Start of Block

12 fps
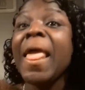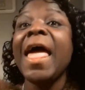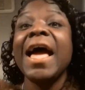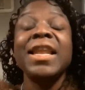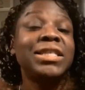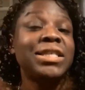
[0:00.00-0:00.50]

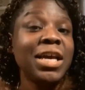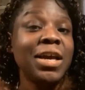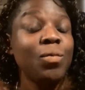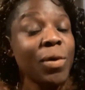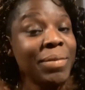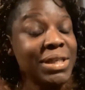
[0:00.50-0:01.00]
and it's turned
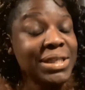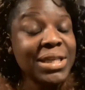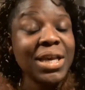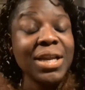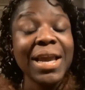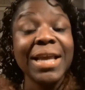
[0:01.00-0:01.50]
women to
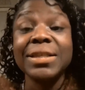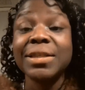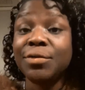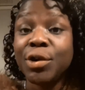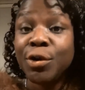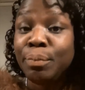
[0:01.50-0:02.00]
turn against
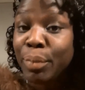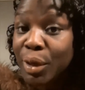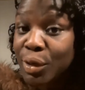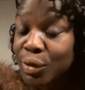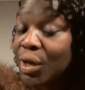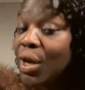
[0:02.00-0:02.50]
their own
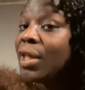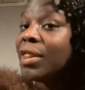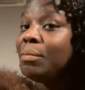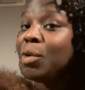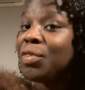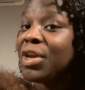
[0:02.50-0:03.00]
blood. The
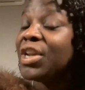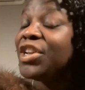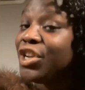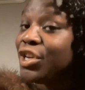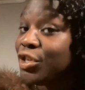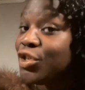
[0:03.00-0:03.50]
mother
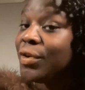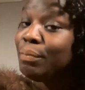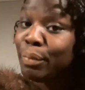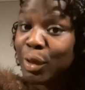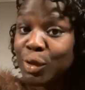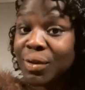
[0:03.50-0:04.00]
nurturing
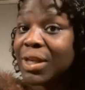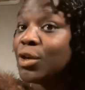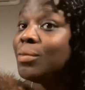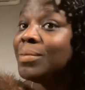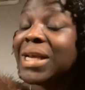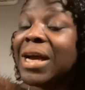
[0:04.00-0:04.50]
blood that
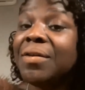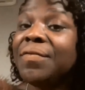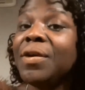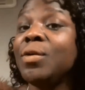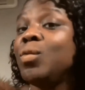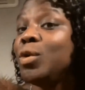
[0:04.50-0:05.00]
comes out of
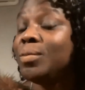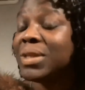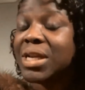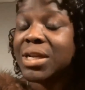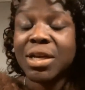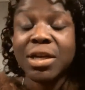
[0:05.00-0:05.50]
their wombs,
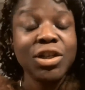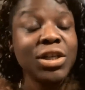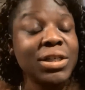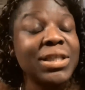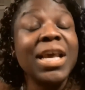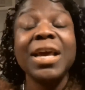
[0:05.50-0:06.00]
that
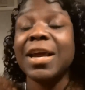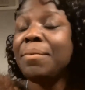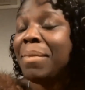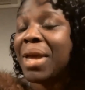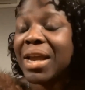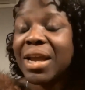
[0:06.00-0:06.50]
nurtures, can
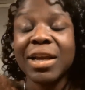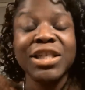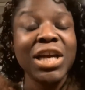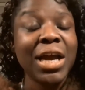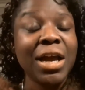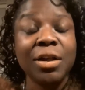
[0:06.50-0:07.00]
make a
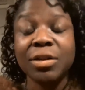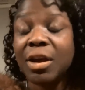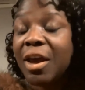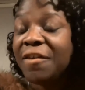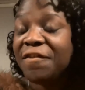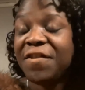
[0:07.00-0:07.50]
child,
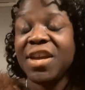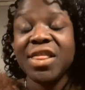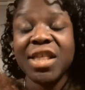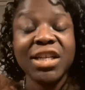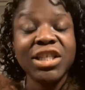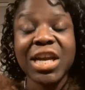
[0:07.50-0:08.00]
feed
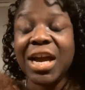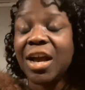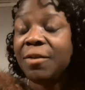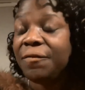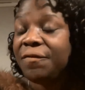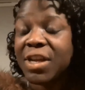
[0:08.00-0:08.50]
that
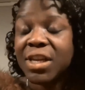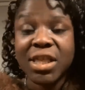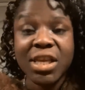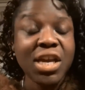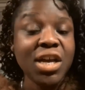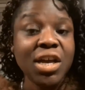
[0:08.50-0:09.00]
child, feed
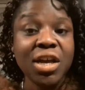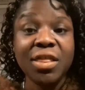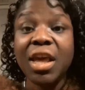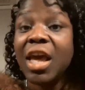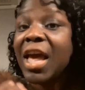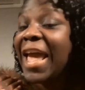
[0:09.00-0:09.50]
the
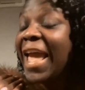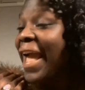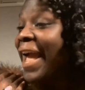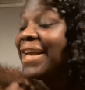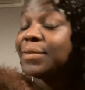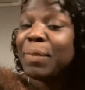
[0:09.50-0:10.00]
earth.
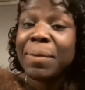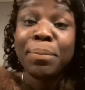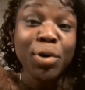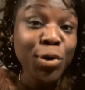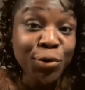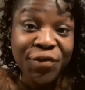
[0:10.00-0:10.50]
It's been
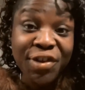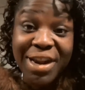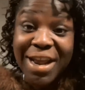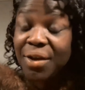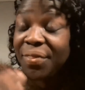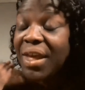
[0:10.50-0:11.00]
proven
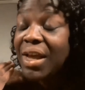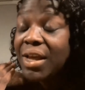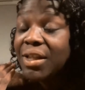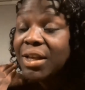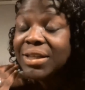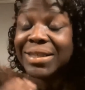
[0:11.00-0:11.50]
now
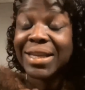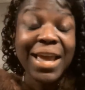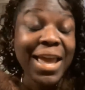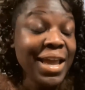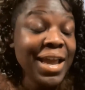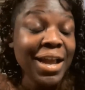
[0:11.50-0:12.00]
that
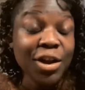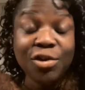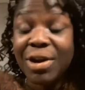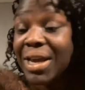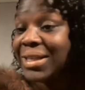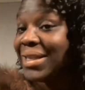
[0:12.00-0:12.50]
it can
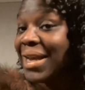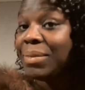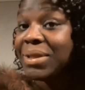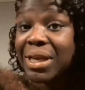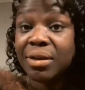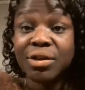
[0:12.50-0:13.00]
create stem
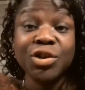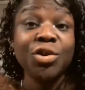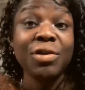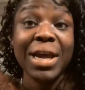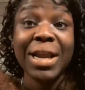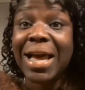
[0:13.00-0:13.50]
cells to
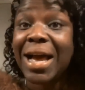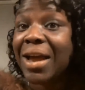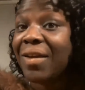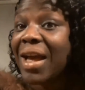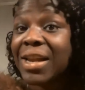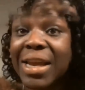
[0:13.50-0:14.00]
create life
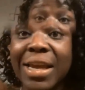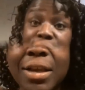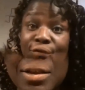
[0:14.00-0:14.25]
and heal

End of Block

» ACTIVITY
Beginning with the line that contains "[0:03.00-0:03.50]" and ending with the final line of the listing, return each line exactly. Omit all pictures.

» SOLVED PROBLEM
[0:03.00-0:03.50]
mother
[0:03.50-0:04.00]
nurturing
[0:04.00-0:04.50]
blood that
[0:04.50-0:05.00]
comes out of
[0:05.00-0:05.50]
their wombs,
[0:05.50-0:06.00]
that
[0:06.00-0:06.50]
nurtures, can
[0:06.50-0:07.00]
make a
[0:07.00-0:07.50]
child,
[0:07.50-0:08.00]
feed
[0:08.00-0:08.50]
that
[0:08.50-0:09.00]
child, feed
[0:09.00-0:09.50]
the
[0:09.50-0:10.00]
earth.
[0:10.00-0:10.50]
It's been
[0:10.50-0:11.00]
proven
[0:11.00-0:11.50]
now
[0:11.50-0:12.00]
that
[0:12.00-0:12.50]
it can
[0:12.50-0:13.00]
create stem
[0:13.00-0:13.50]
cells to
[0:13.50-0:14.00]
create life
[0:14.00-0:14.25]
and heal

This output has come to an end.